Erdogan is also well-placed geopolitically. Turkey’s land mass lies partly in Asia, and partly in Europe, a bridge between two continents.
He holds plenty of other cards too – not least his leverage in neighbouring Syria. He backed the winning side there, supporting the Islamist rebels who overthrew President Bashar al-Assad in December.
He also leads the only Muslim nation in Nato, with the second largest army in the alliance, and a population of 85.6 million people. What happens here matters, for East and West.
“What Turkey is doing under Erdogan is leveraging its multiple identities very successfully,” says Dr Cagaptay. “With the EU, I think Turkey is playing a middle power game very well…. whether it’s about stabilising Syria or stabilising Ukraine after a ceasefire.”
The sanctity of the ballot
Erdogan may be empowered – and enabled – but there is a limit, according to some analysts.
What he won’t do is cancel the next presidential elections, according to Onur Isci, professor of history and international affairs at Kadir Has University in Istanbul.
“Historically the Turkish people have been acutely sensitive about the sanctity of the ballot and attempts to curtail it would provoke serious consequences,” he says.
Turkish elections are generally free on the day, though far from fair beforehand.
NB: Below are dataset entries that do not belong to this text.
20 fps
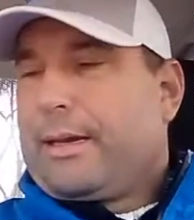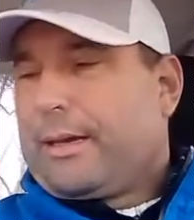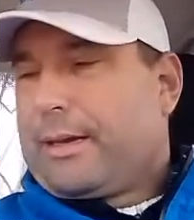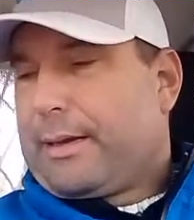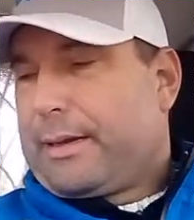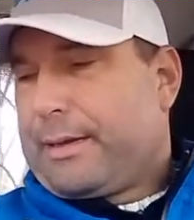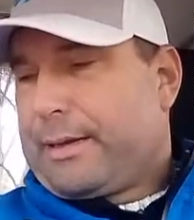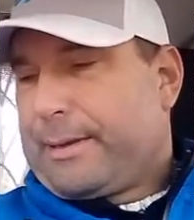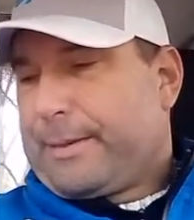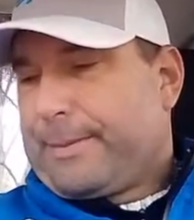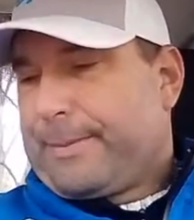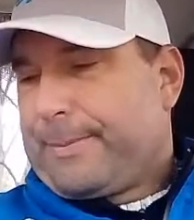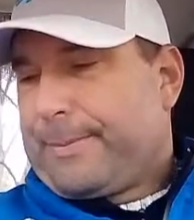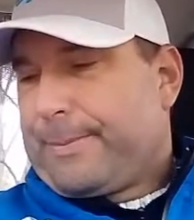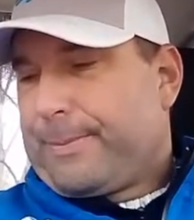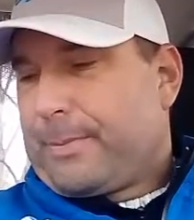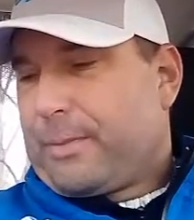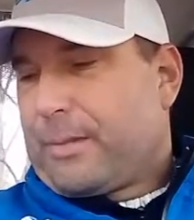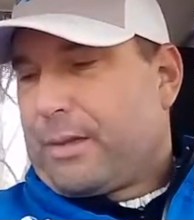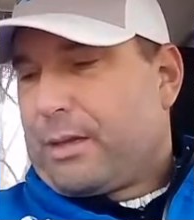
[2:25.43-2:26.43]

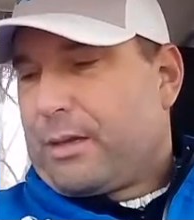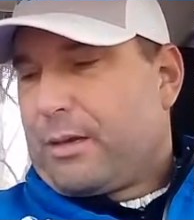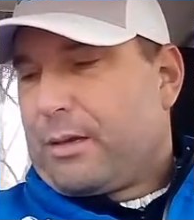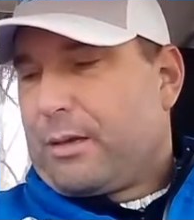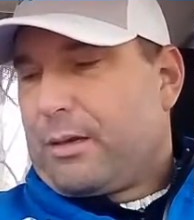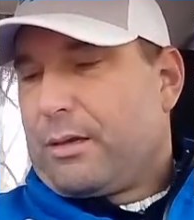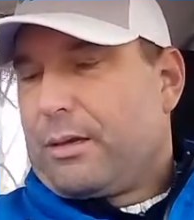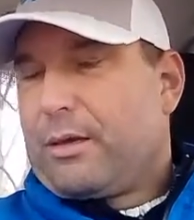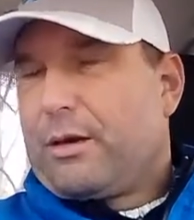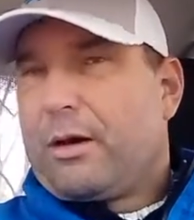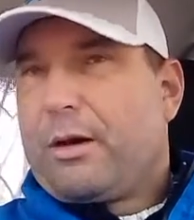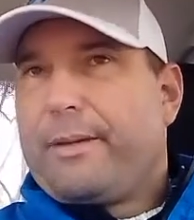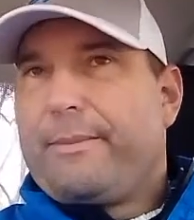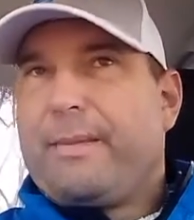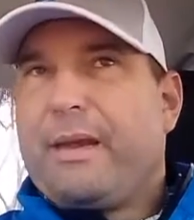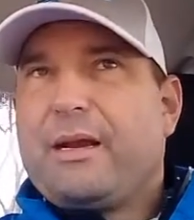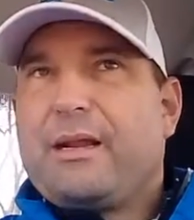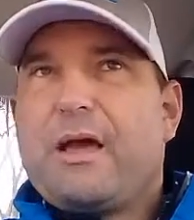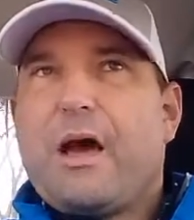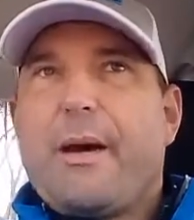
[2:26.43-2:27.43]
I
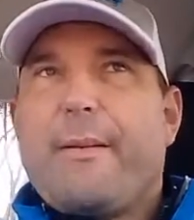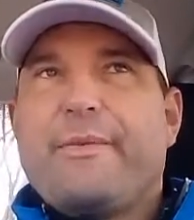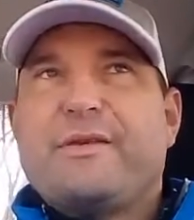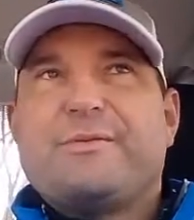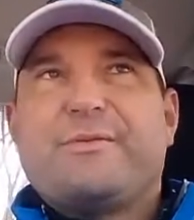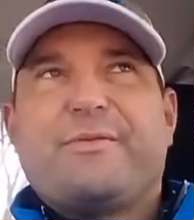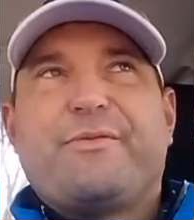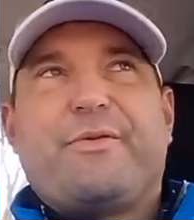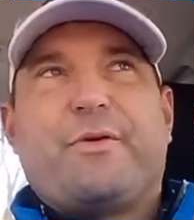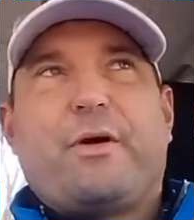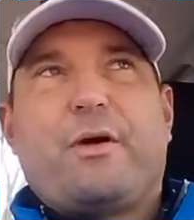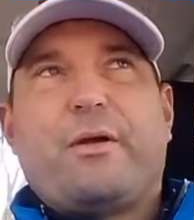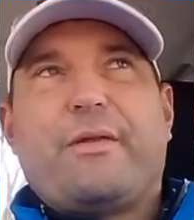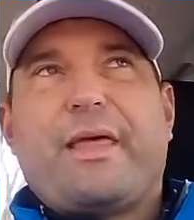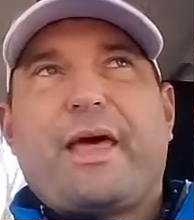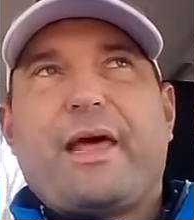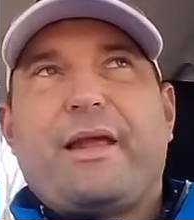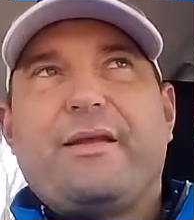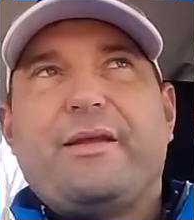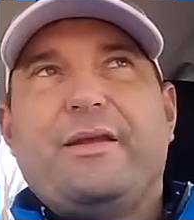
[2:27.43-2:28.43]
made comments before
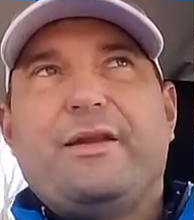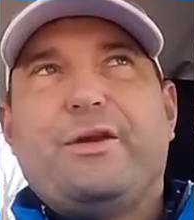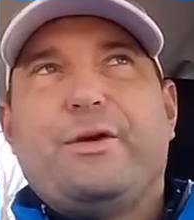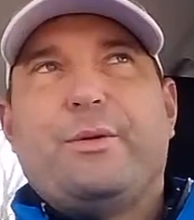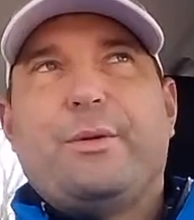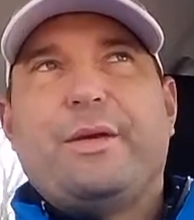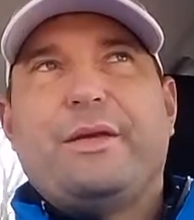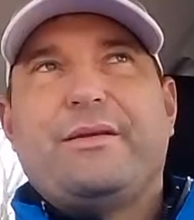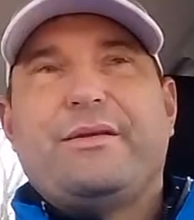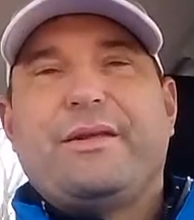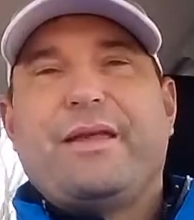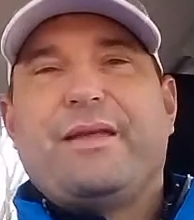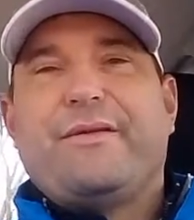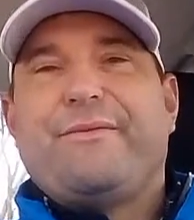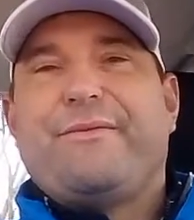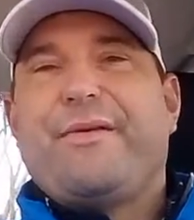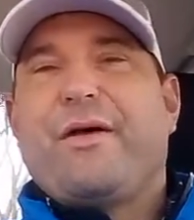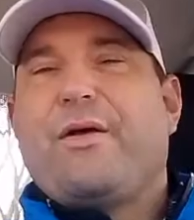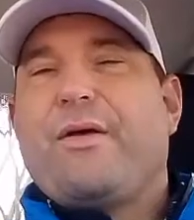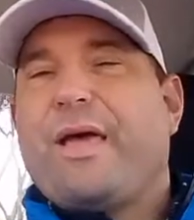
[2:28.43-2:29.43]
that, it
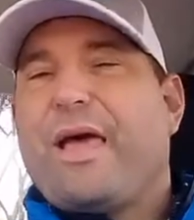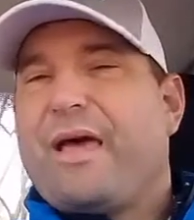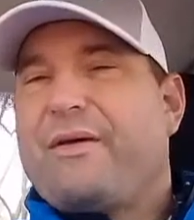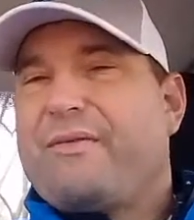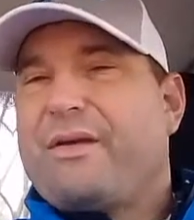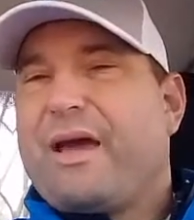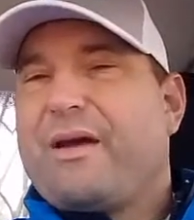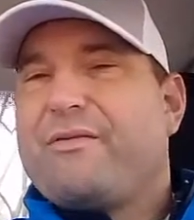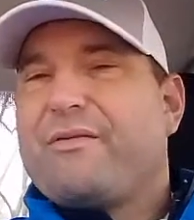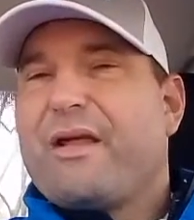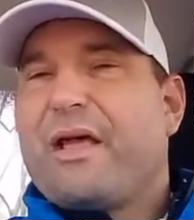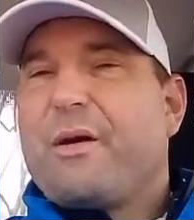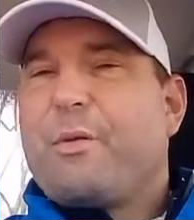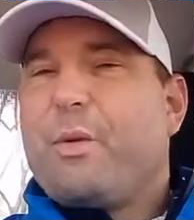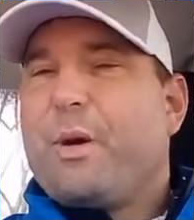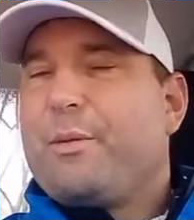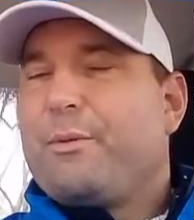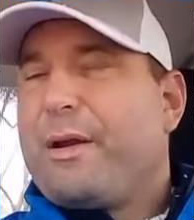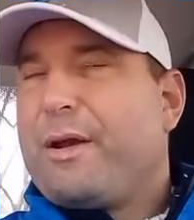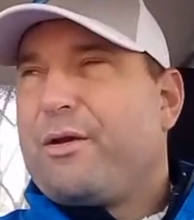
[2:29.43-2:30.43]
felt heavy after that
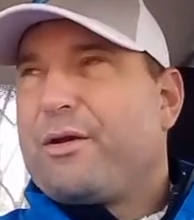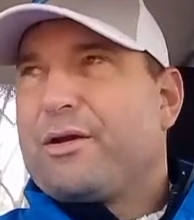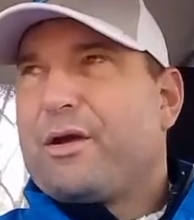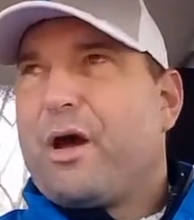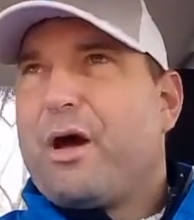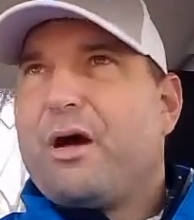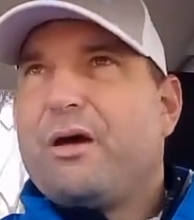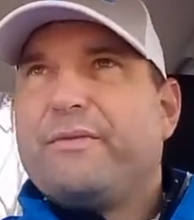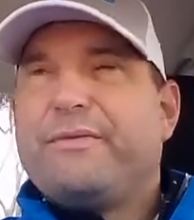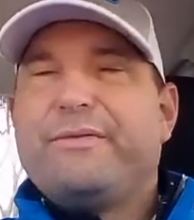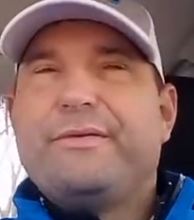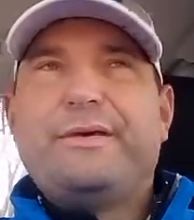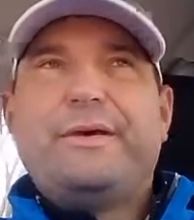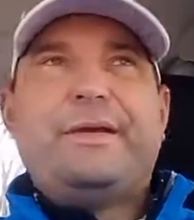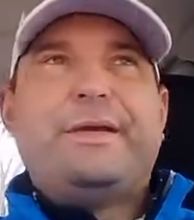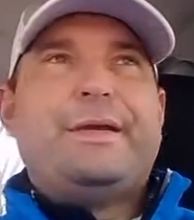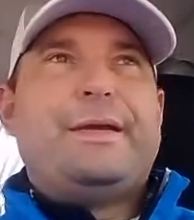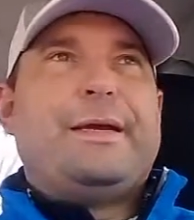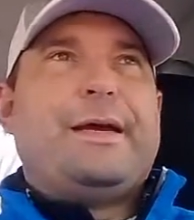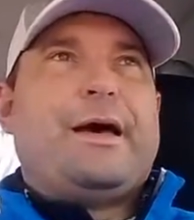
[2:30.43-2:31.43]
one round of golf,
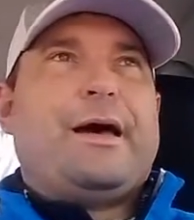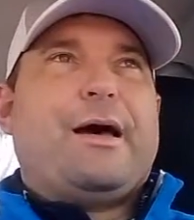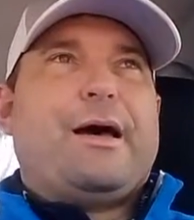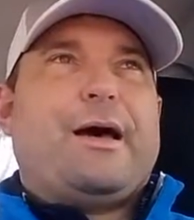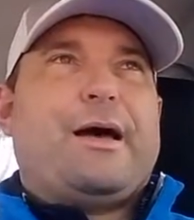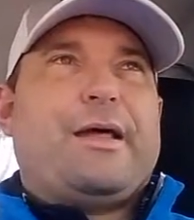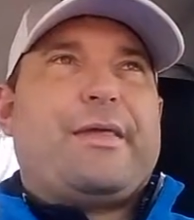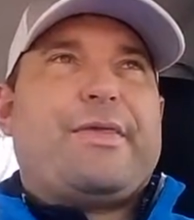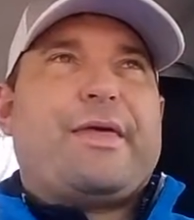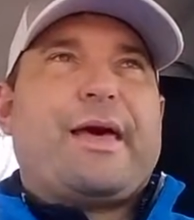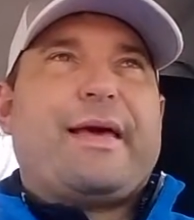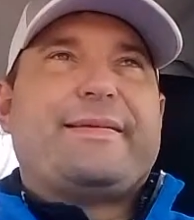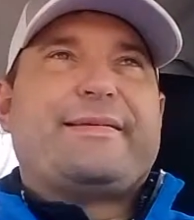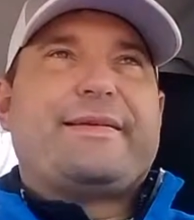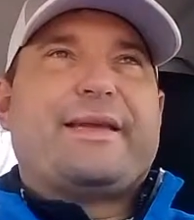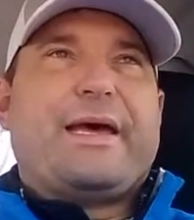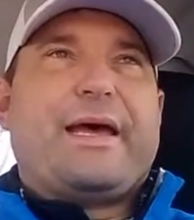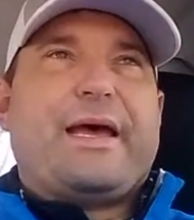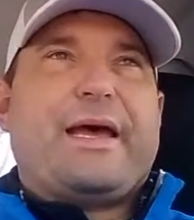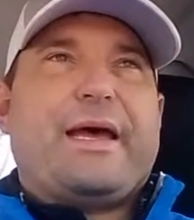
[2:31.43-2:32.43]

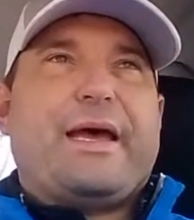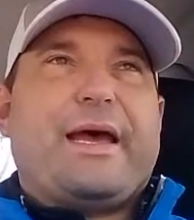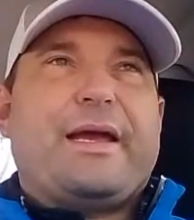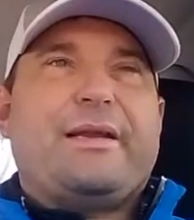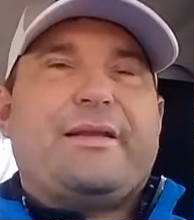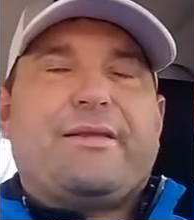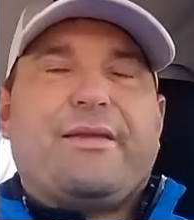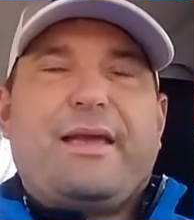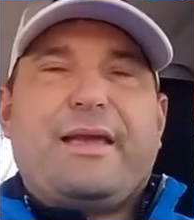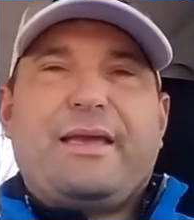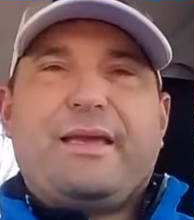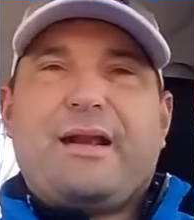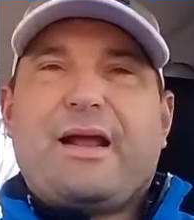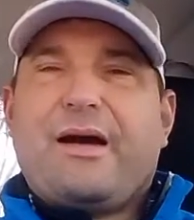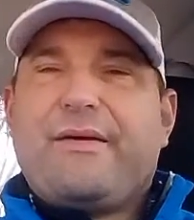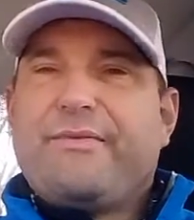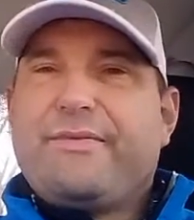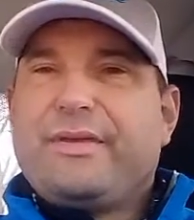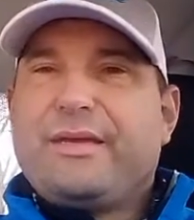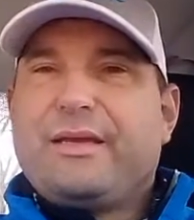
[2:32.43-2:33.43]
that I didn't like it
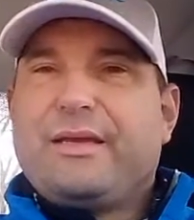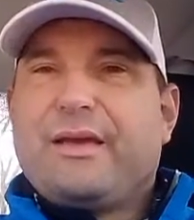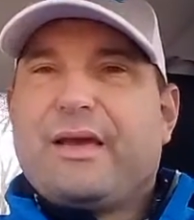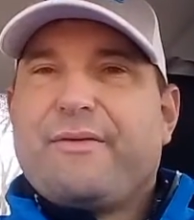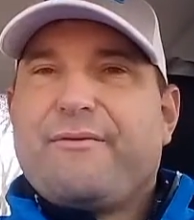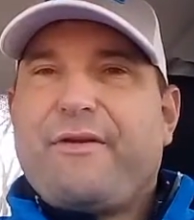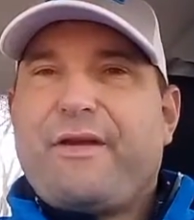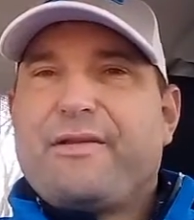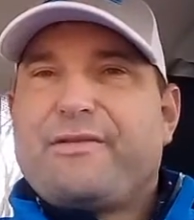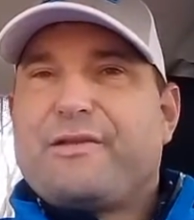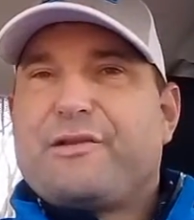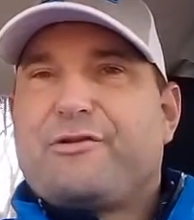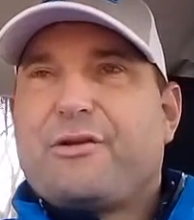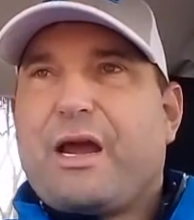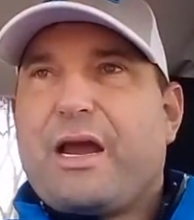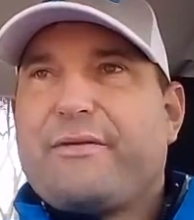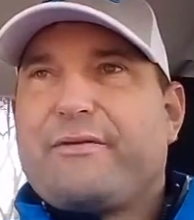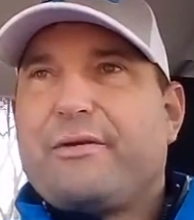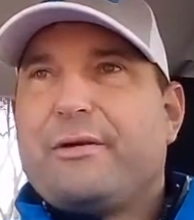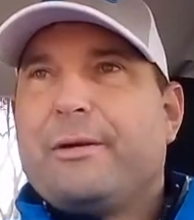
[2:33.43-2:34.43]
off the face of the
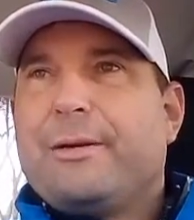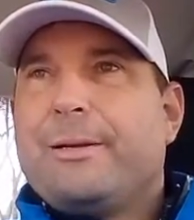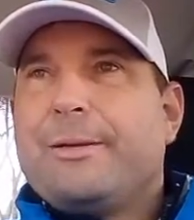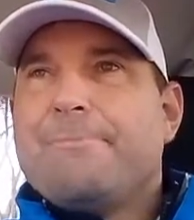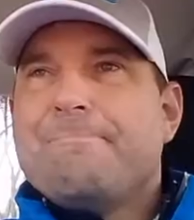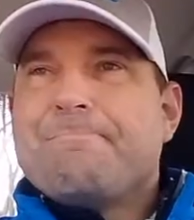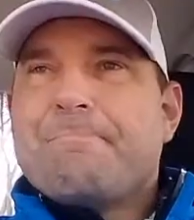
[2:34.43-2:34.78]
driver.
The playing field is not level. Most mainstream media outlets are pro-government. Those that are not, come under strong pressure from the authorities.
Burak Kara/Getty Images
During the last election in 2023, Erdogan hung on to power narrowly, winning 52.18% of the vote against the opposition candidate, Kemal Kilicdaroglu.
Recent polls have suggested he could be beaten next time by Imamoglu. But the mayor remains behind bars, facing several different trials, and the opposition will probably be forced to choose a different candidate.
As a two-term president, Erdogan, 71, is barred from running again, but he can solve that problem by calling early elections or bringing in a new constitution.
“I have no interest in being re-elected or running for office again,” he said in May.
Mr Esen thinks otherwise. “He will run for the presidency as long as he is alive.”
KEMAL ASLAN/AFP via Getty Images
As the longest-serving leader in modern Turkey, he has a loyal base who want him to. Many conservative voters are grateful for the development brought by his Justice and Development Party (AKP) and for his promotion of Islam, in this secular republic.
Plenty of devotion was visible at a rally of the president’s supporters before the last election.
One supporter, Ayse Ozdogan, had gone there early to hear her leader’s every word, a crutch by her side.
“Erdoğan is everything to me,” she said, with a broad smile. “We couldn’t get to hospitals before, now we have transportation. He has improved roads. He has built mosques.”
But what of his impact on Turkish democracy?
“It’s hugely eroded but not dead,” according to Ms Sinclair-Webb. “There is a very vibrant democracy, wedded to democratic principles and to elections.”
The opposition too is very robust, she says.
Soner Cagaptay cites the example of a doner kebab seller, slicing meat on a spit.
“To me, that’s like Turkish democracy under Erdogan. He’s taken really thin slices over the past 20 years, and there’s very little meat left.”
But he says there is a lesson to take from the Erdogan era: “It takes a long time to kill a democracy.”
We contacted the president’s communication office for an official response but did not receive one.
In a report to the United Nations Human Rights Council, the Ministry of Foreign Affairs here said that Turkey has “stood firm to protect and promote human rights… and has continued its efforts at further compliance with international standards in law.”
The report adds that they country “spares no effort to create favourable conditions for civil society, including human rights defenders”.
That may ring hollow in the cells in Silivri.